» Task to carry out
Return the entries below in their exact form, leaving the pictures out.

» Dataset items
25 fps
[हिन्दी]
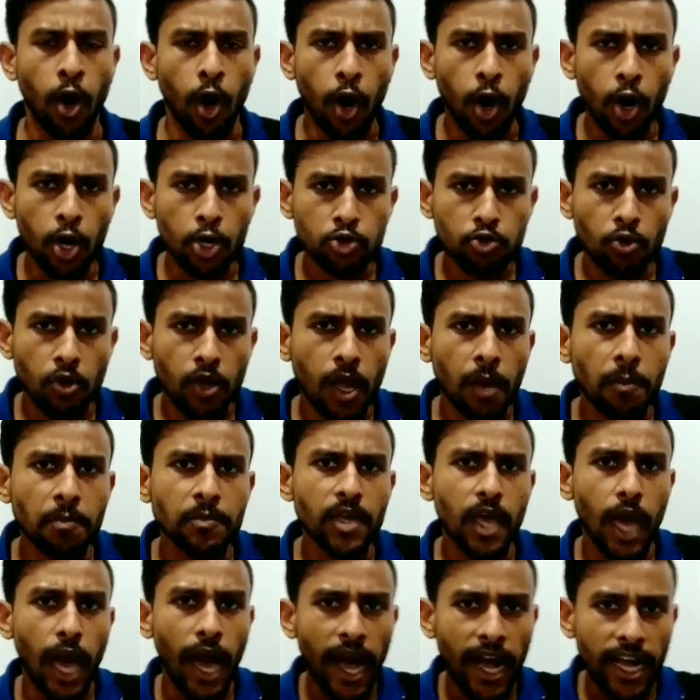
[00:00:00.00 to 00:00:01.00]
और तो हम
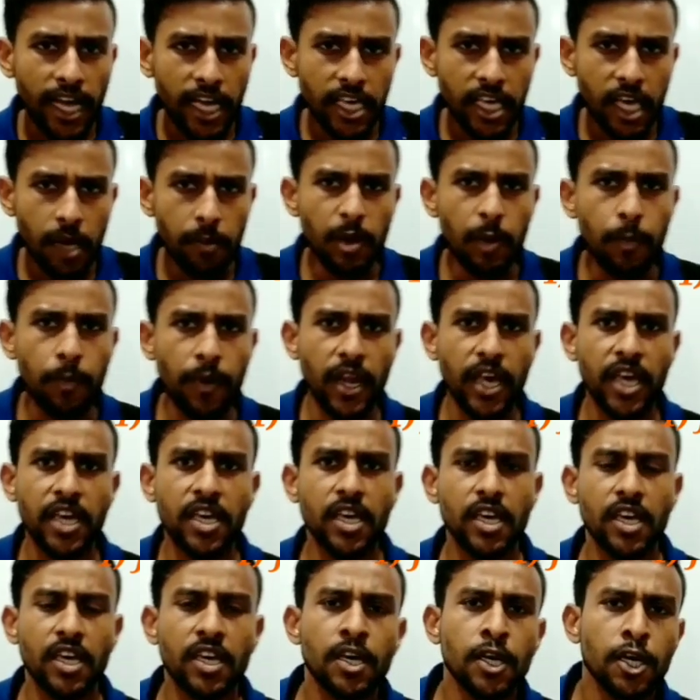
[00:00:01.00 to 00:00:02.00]
आगे ये भी
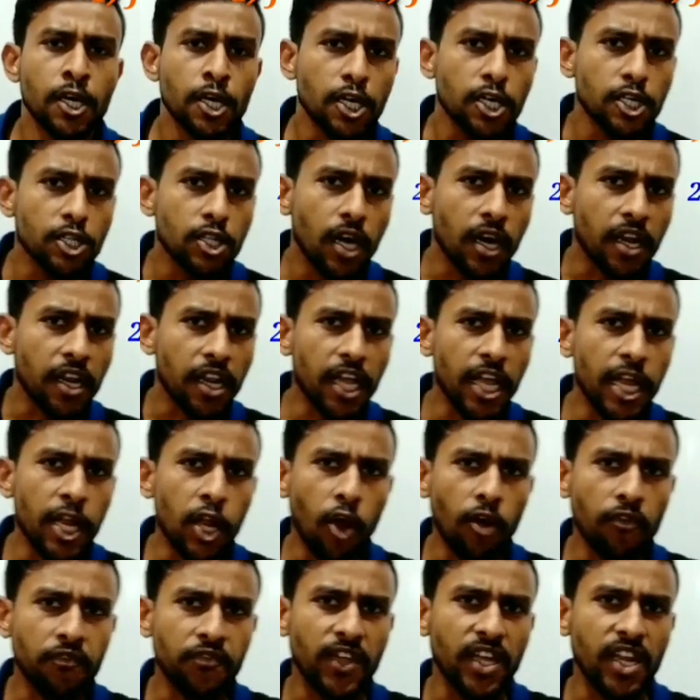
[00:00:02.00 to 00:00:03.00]
पढ़ेंगे कि द रेन
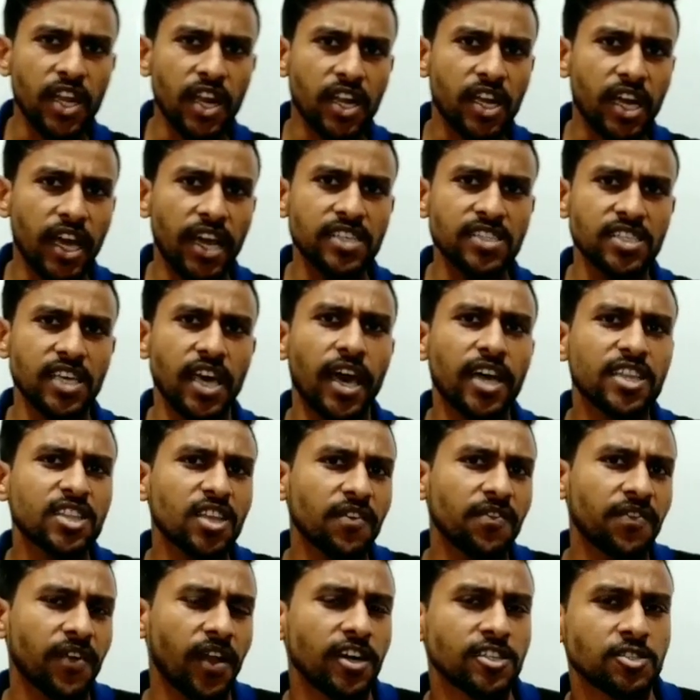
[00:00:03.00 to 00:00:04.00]
ऑफ टेरर कैसे आया
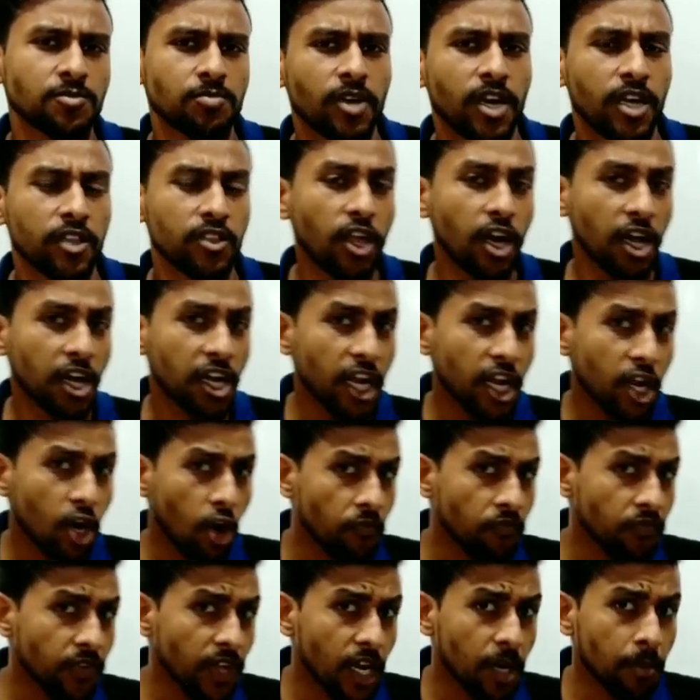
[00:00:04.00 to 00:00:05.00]
था फ्रांस में द रेन
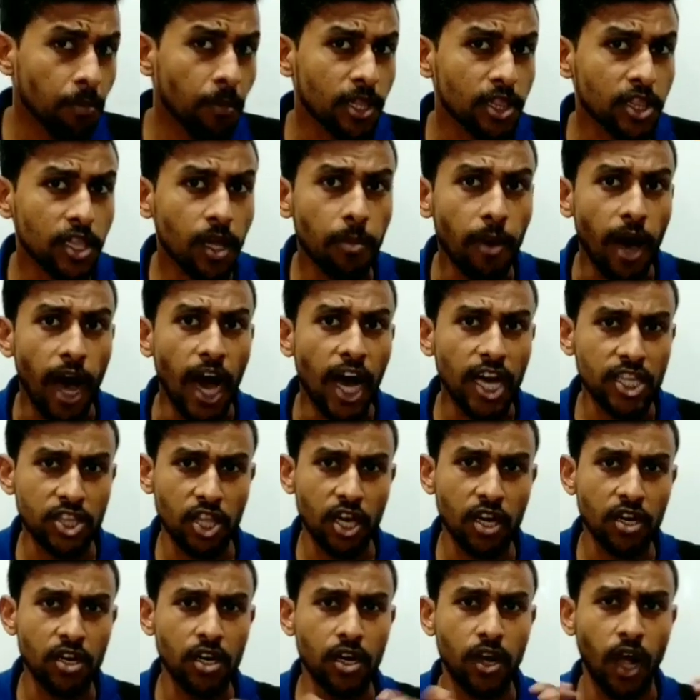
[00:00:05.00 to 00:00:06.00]
ऑफ टेरर मतलब
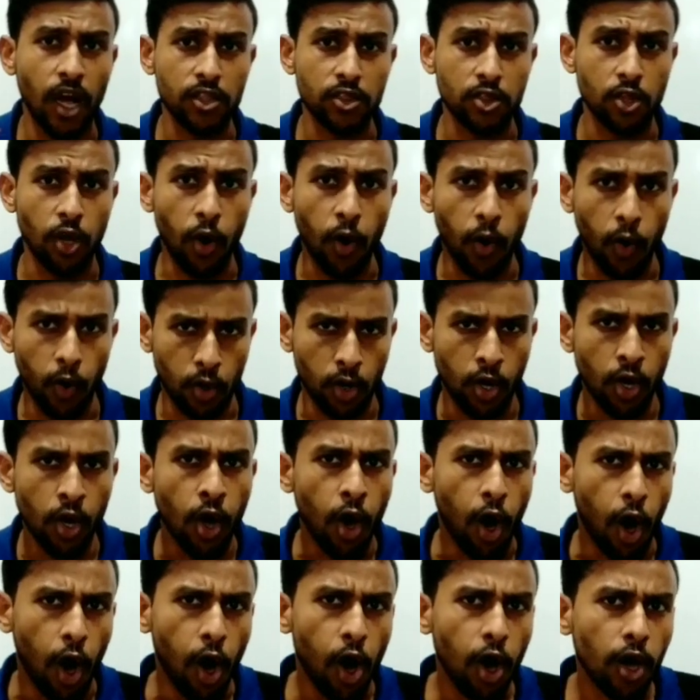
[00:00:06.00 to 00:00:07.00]
आतंक का दौर
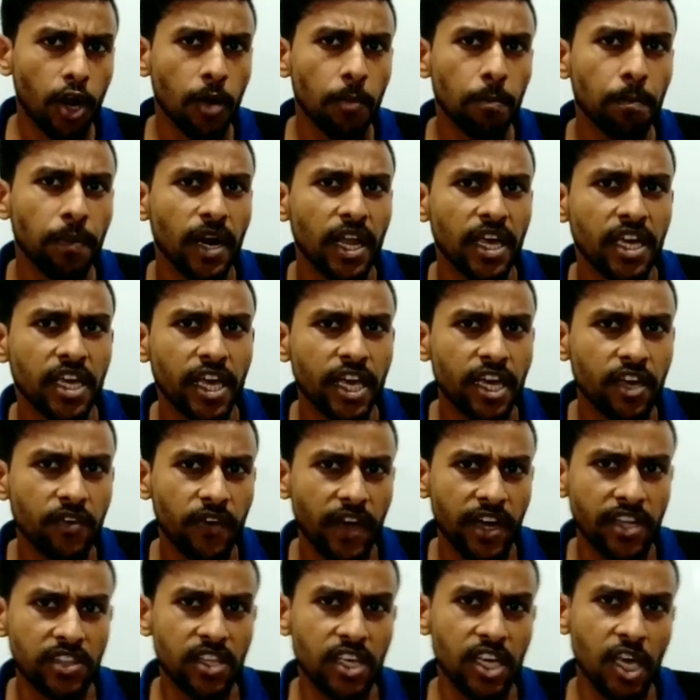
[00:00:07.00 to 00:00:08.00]
और हम पढ़ेंगे एक
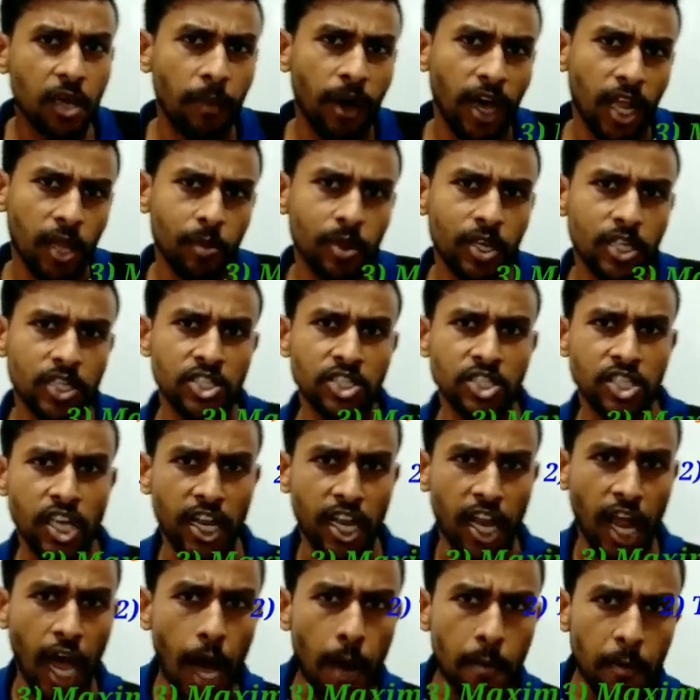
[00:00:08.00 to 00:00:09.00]
व्यक्ति के बारे में जिसका
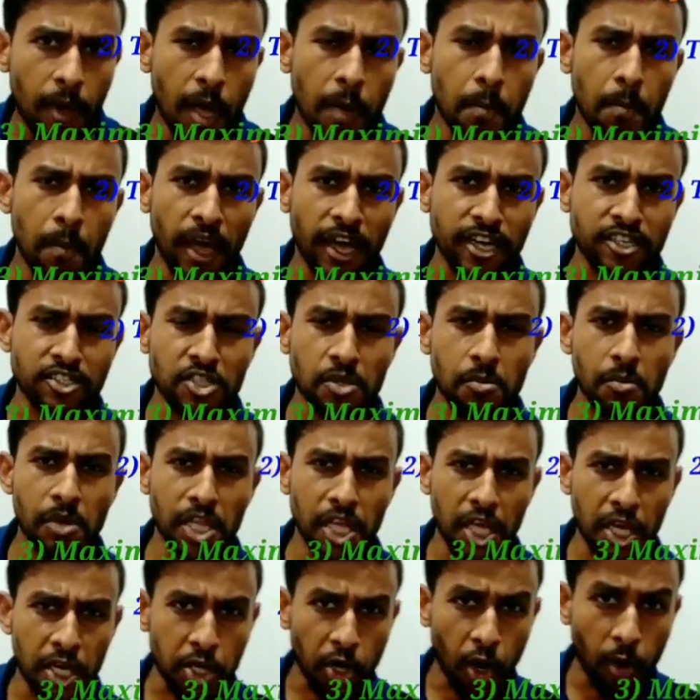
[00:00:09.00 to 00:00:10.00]
नाम है
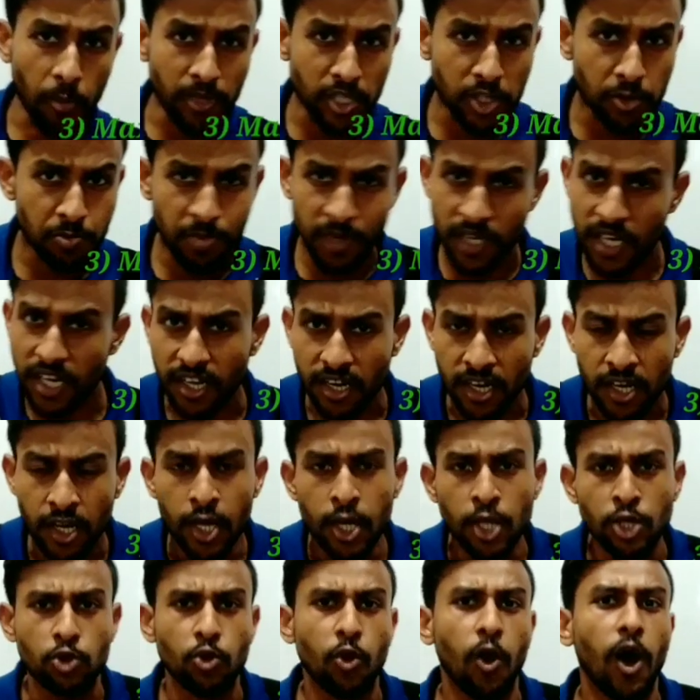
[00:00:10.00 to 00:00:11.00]
मैक्सिमिलियन रॉबिस्पियर
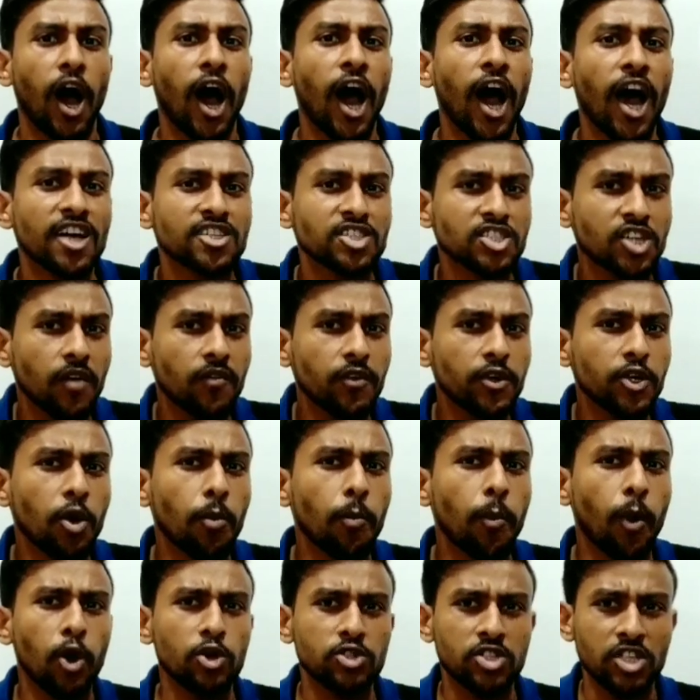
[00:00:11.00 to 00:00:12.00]
तो आज का वीडियो
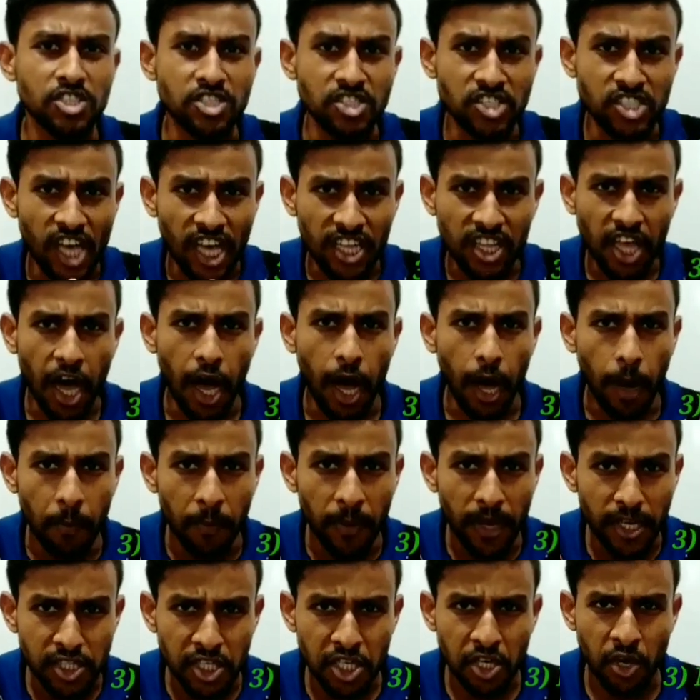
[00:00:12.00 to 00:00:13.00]
बहुत ही ज़्यादा
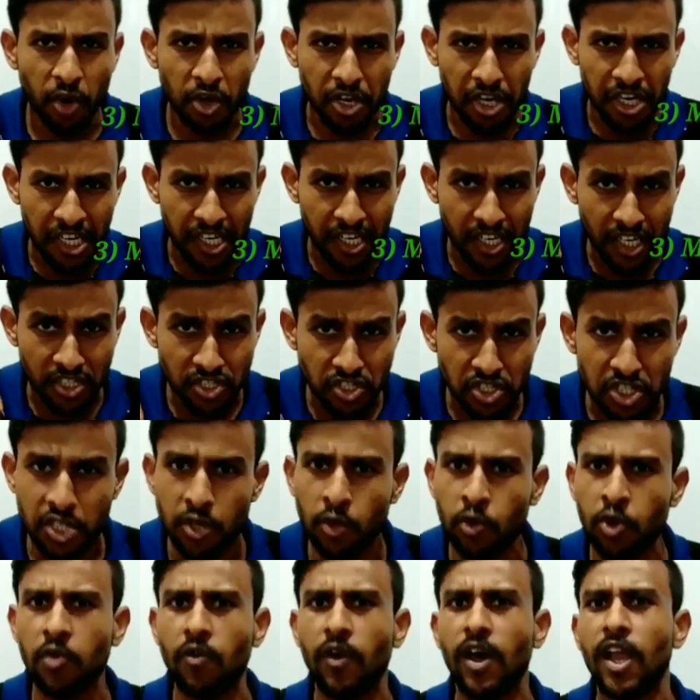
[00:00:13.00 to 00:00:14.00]
अमेजिंग और
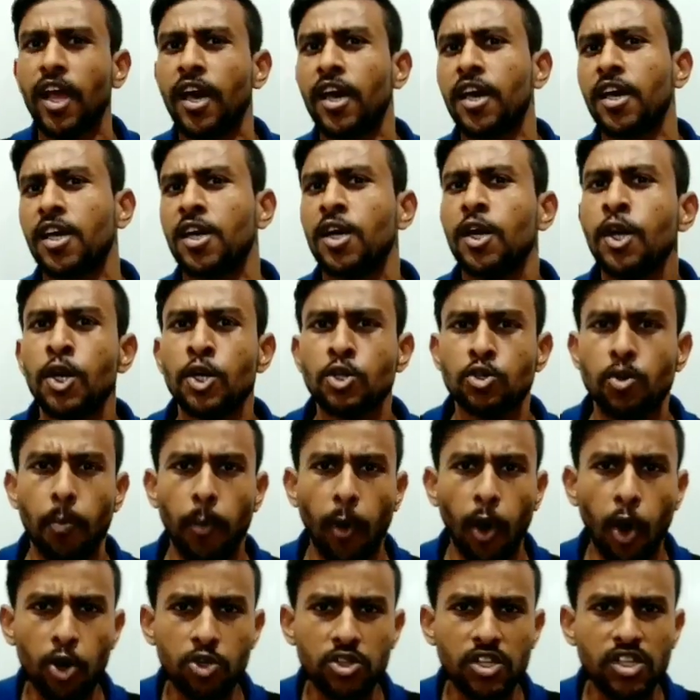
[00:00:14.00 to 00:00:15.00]
इंटरेस्टिंग होने वाला है तो
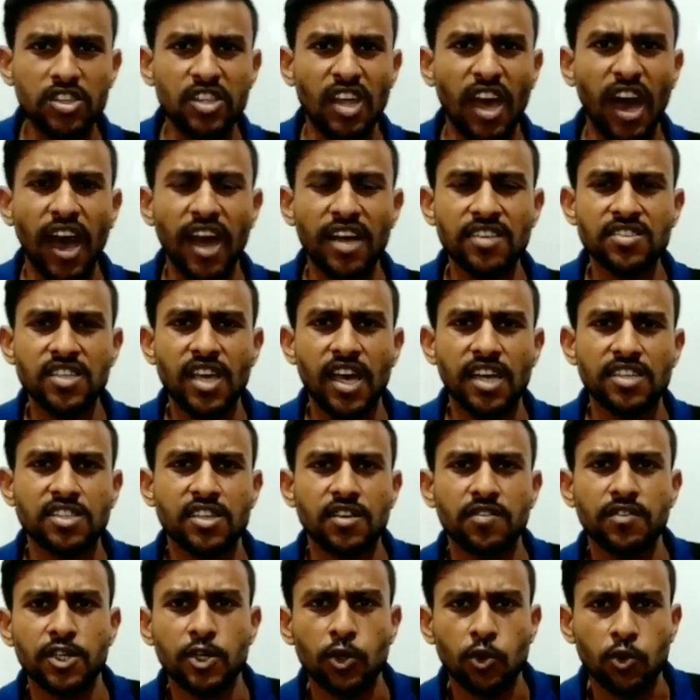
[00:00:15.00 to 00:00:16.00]
बहुत ही ध्यान से आज
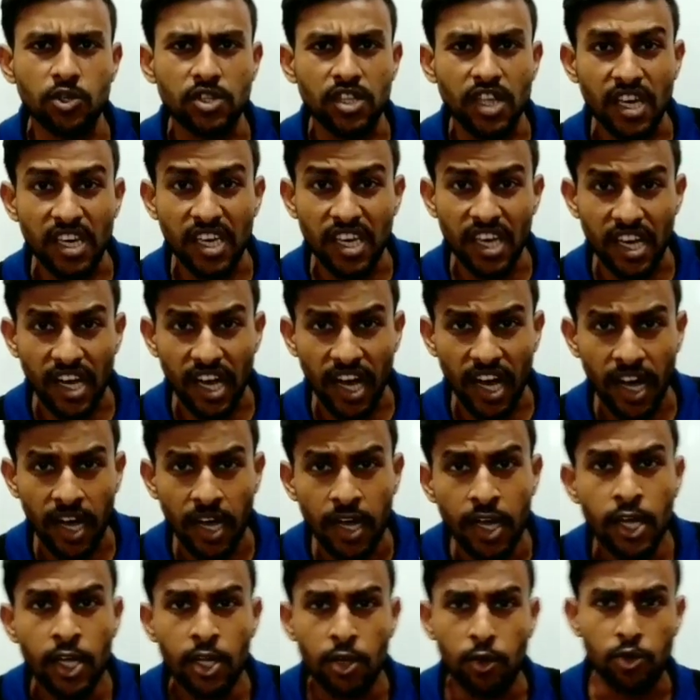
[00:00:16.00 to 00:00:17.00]
के वीडियो को देखिएगा
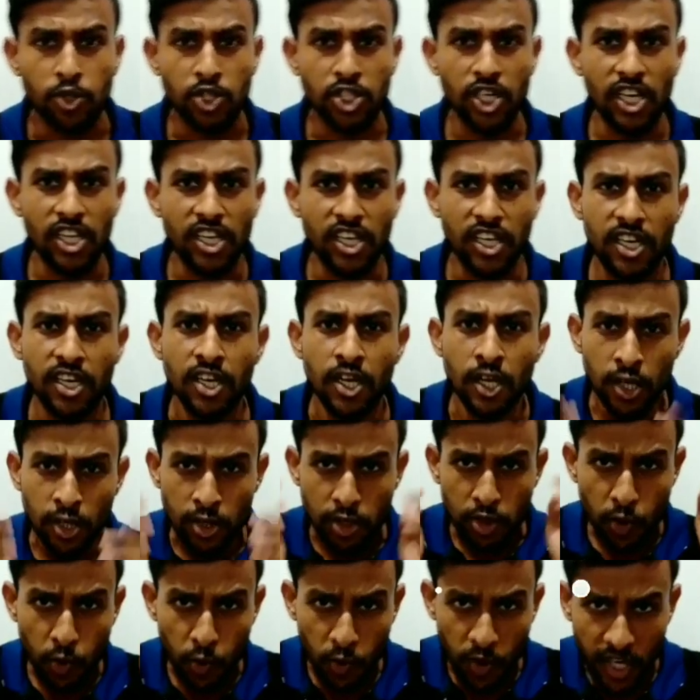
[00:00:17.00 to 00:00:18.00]
तो चलिए
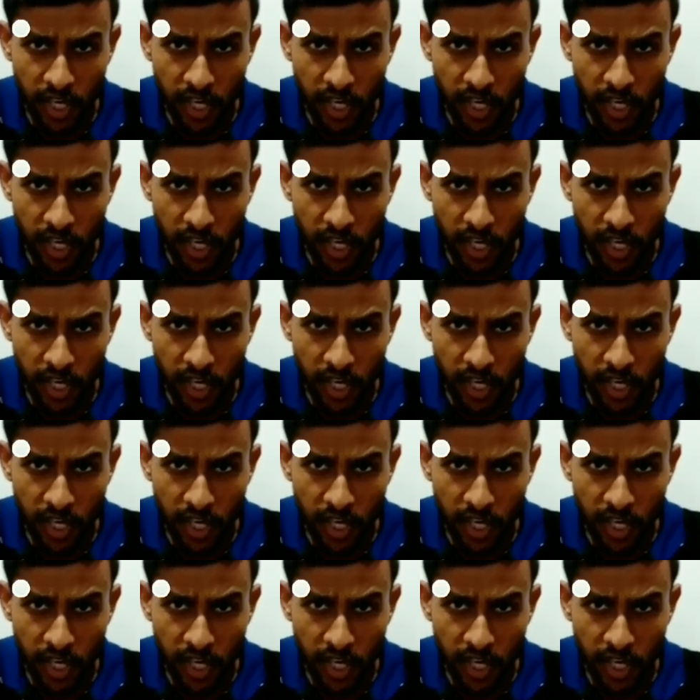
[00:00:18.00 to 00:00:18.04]
शुरू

» Your response
25 fps
[हिन्दी]
[00:00:00.00 to 00:00:01.00]
और तो हम
[00:00:01.00 to 00:00:02.00]
आगे ये भी
[00:00:02.00 to 00:00:03.00]
पढ़ेंगे कि द रेन
[00:00:03.00 to 00:00:04.00]
ऑफ टेरर कैसे आया
[00:00:04.00 to 00:00:05.00]
था फ्रांस में द रेन
[00:00:05.00 to 00:00:06.00]
ऑफ टेरर मतलब
[00:00:06.00 to 00:00:07.00]
आतंक का दौर
[00:00:07.00 to 00:00:08.00]
और हम पढ़ेंगे एक
[00:00:08.00 to 00:00:09.00]
व्यक्ति के बारे में जिसका
[00:00:09.00 to 00:00:10.00]
नाम है
[00:00:10.00 to 00:00:11.00]
मैक्सिमिलियन रॉबिस्पियर
[00:00:11.00 to 00:00:12.00]
तो आज का वीडियो
[00:00:12.00 to 00:00:13.00]
बहुत ही ज़्यादा
[00:00:13.00 to 00:00:14.00]
अमेजिंग और
[00:00:14.00 to 00:00:15.00]
इंटरेस्टिंग होने वाला है तो
[00:00:15.00 to 00:00:16.00]
बहुत ही ध्यान से आज
[00:00:16.00 to 00:00:17.00]
के वीडियो को देखिएगा
[00:00:17.00 to 00:00:18.00]
तो चलिए
[00:00:18.00 to 00:00:18.04]
शुरू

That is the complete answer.